TASK TO CARRY OUT: Your answer must be an exact copy of the entries, containing no images.

EXERCISE INPUT:
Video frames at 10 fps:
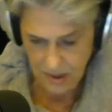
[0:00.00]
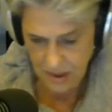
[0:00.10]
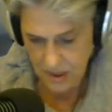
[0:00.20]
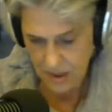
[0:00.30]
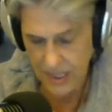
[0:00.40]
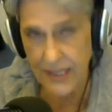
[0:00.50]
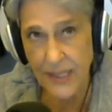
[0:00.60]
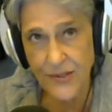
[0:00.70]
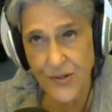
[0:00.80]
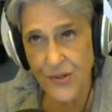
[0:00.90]
that it
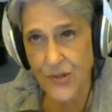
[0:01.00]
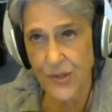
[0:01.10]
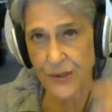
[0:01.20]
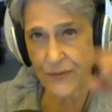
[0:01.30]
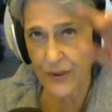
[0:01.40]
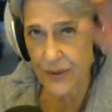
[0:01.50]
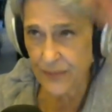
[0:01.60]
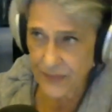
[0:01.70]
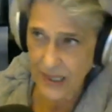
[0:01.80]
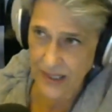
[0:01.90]
is the server
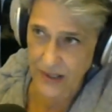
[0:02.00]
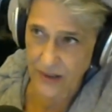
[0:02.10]
here.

SOLUTION:
Video frames at 10 fps:
[0:00.00]
[0:00.10]
[0:00.20]
[0:00.30]
[0:00.40]
[0:00.50]
[0:00.60]
[0:00.70]
[0:00.80]
[0:00.90]
that it
[0:01.00]
[0:01.10]
[0:01.20]
[0:01.30]
[0:01.40]
[0:01.50]
[0:01.60]
[0:01.70]
[0:01.80]
[0:01.90]
is the server
[0:02.00]
[0:02.10]
here.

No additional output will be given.